*** Opening of Excerpted data ***

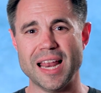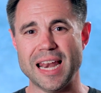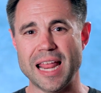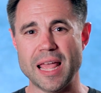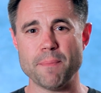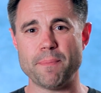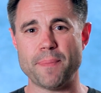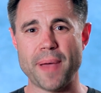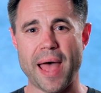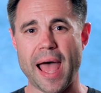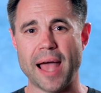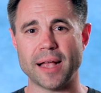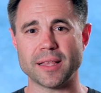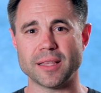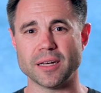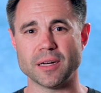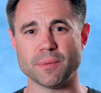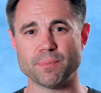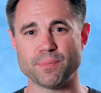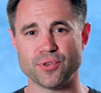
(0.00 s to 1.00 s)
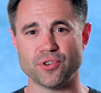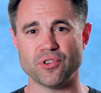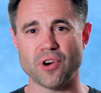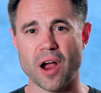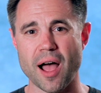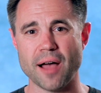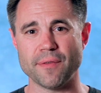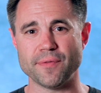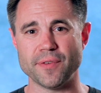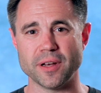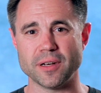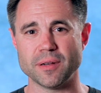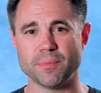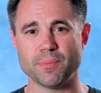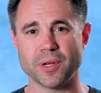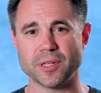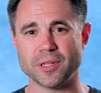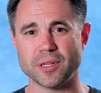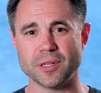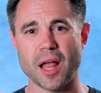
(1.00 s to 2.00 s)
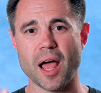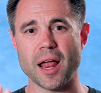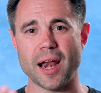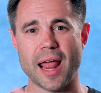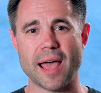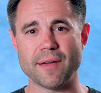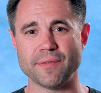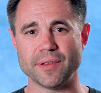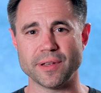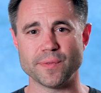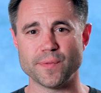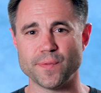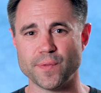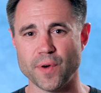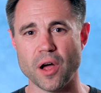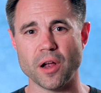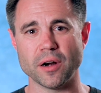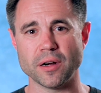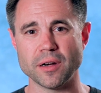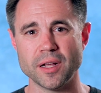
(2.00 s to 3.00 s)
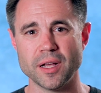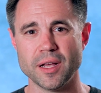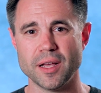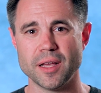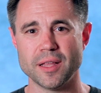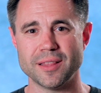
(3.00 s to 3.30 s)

an impact and a profit, but you're not having fun,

*** Close of Excerpted data ***

## [Work item]
When copying the records, reproduce every entry exactly and omit all pictures.

## [Reply]
(0.00 s to 1.00 s)
(1.00 s to 2.00 s)
(2.00 s to 3.00 s)
(3.00 s to 3.30 s)

an impact and a profit, but you're not having fun,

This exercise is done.